Según Isidro Vega, propietario de dos centros de
acopio de metales, en la periferia de la Ciudad de Panamá, el "reciclaje"
(recuperación) de materiales usados constituye una cadena larga de
gran derrama económica.
En la capital panameña, 15.000 familias viven de la
recolección, acopio y procesamiento de materiales de desecho.
"Nosotros atendemos de las 18:00 horas a las 07:00
horas del dia siguiente a un promedio de 40 personas que trabajan toda la
noche recogiendo las latas de soda y metales que los consumidores tiran a
la basura en las esquinas de la calles", dijo Vega.
"Ellos nos traen los desperdicios y nosotros
compramos esta mercancía, que es enviada a Asia, Canadá y Estados Unidos,
donde vuelven a ser procesada", agregó.
Según Vega, el reciclaje implica a los humildes
recojedores de latas de la calle, talleres industriales, talleres de
mecánica y empresas medianas que desechan metales y otros desperdicios,
como papel y plástico.
Los grandes acopiadores exportan al mes 100
toneladas de metal reciclado a los mercados internacionales.
Vega detalló que uno de los metales que ha logrado
buenos precios en los mercados internacionales es el cobre, que registra
una alta demanda. En Panamá, el acopiador paga el cobre a un dólar
50 centavos de dólar la libra al recolector.
Las miles de toneladas que las empresas acopian en
la capital panameña son enviadas al puerto de Colón, en la costa
atlántica, de donde son reembarcados al extranjero.
Un lugar que se convirtió en un emblema del
reciclaje de materiales desechados es el depósito de basura municipal,
llamado popularmente "Cerro Patacón", donde la ciudad y sus industrias
depositan sus desperdicios.
Desde muy temprano, cientos de personas viajan desde
los centros marginales de esta urbe hacia las entrañas de "Cerro Patacón",
constituida en una verdadera montaña de desperdicios ubicado en la
afueras de la ciudad.
Niños, mujeres y hombres se disputan el terreno,
palmo a palmo, en busca de objetos que puedan ser recuperados.

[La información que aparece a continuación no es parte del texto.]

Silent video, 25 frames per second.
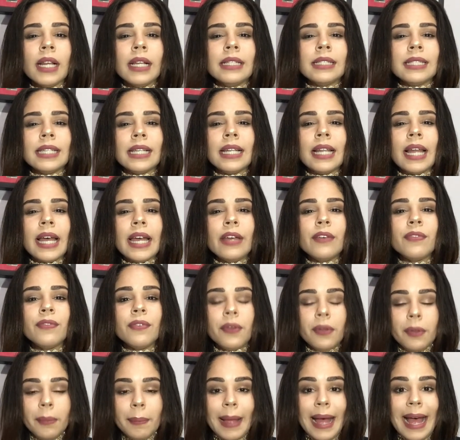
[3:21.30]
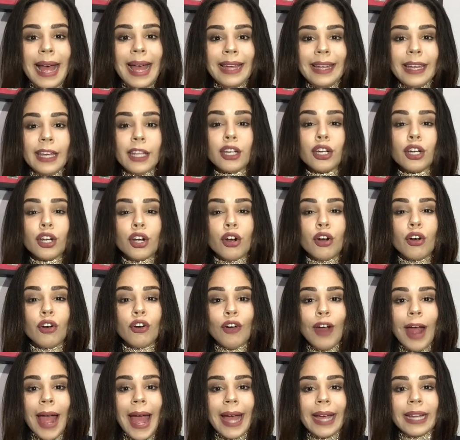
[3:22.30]
delightful bag, it
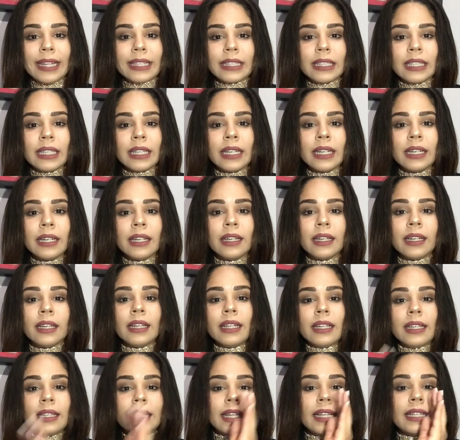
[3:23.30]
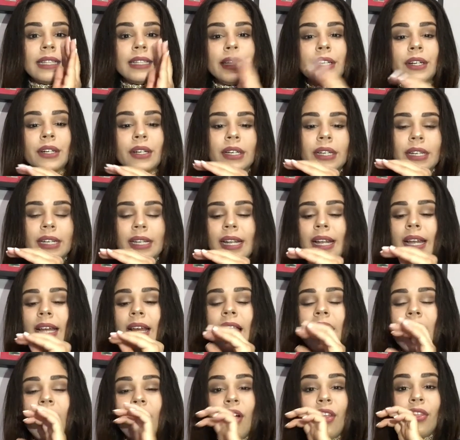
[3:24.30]
cracked, like literally,
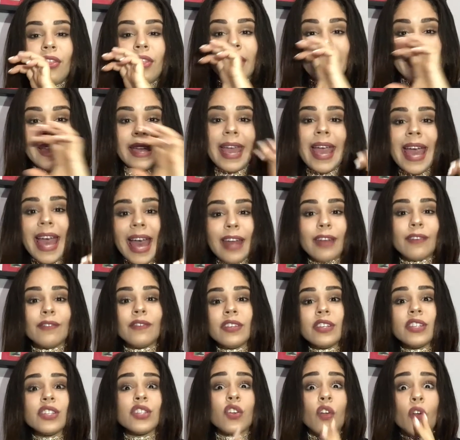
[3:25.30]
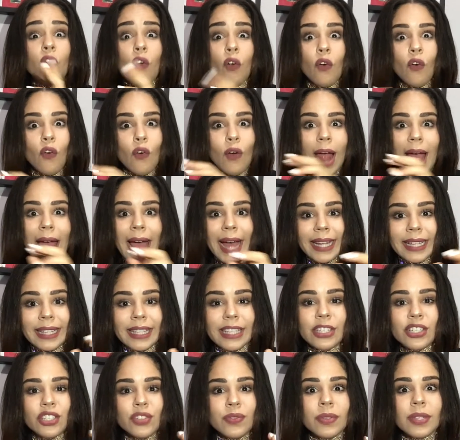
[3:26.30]
like the canvas cracked,
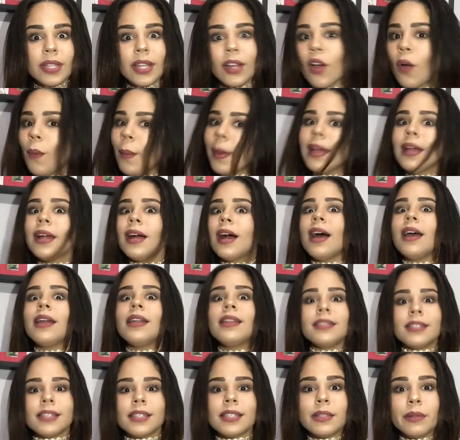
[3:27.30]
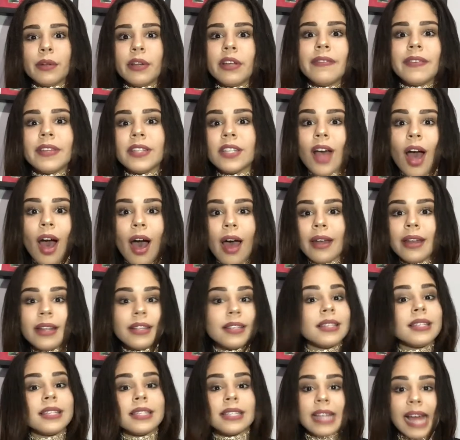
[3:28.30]
and she was like, oh my god, this is Louis Vuitton,
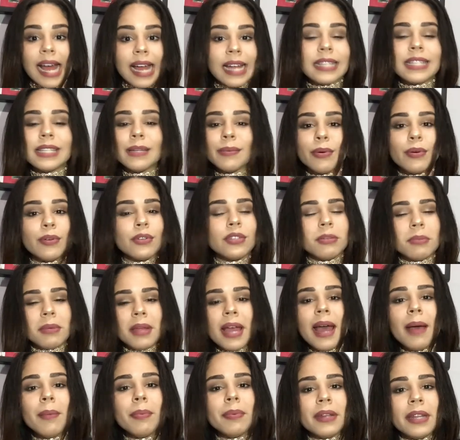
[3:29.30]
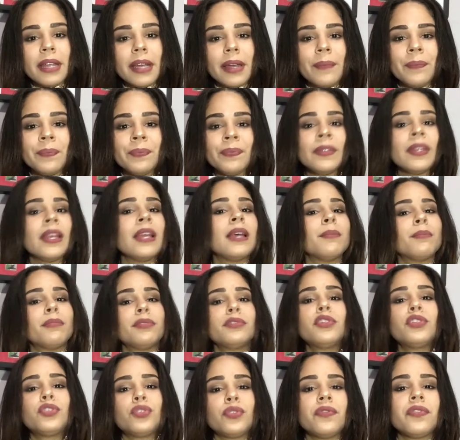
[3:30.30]
this is not supposed to be happening.
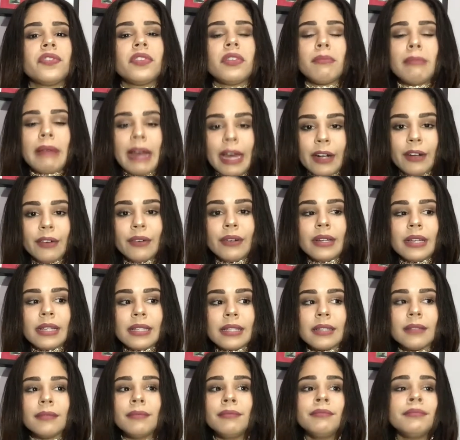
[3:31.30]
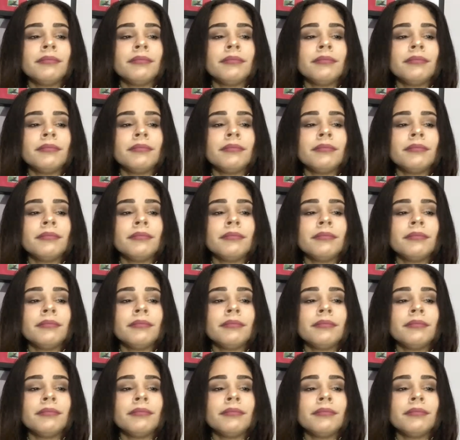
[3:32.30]
But the truth of the matter is,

"Tengo que mantener a mi esposa y a mis cinco hijos,
antes trabajé durante más de 10 años en un taller de mecánica, pero el
negocio bajó y el dueño me despidió", dijo Natalio Paulino, uno de
los recolectores.
"Ahora me encuentro en las calles recogiendo latas
de soda y restos de metales en este lugar", agregó.
Como Paulino, todos los días, miles de panameños se
han convertido en uno de los eslabones del reciclaje (recuperación) de
desperdicios.
El reciclaje ha contribuido al sustento de miles de
personas en un país donde el desempleo oscila entre el 10 y 12 por ciento.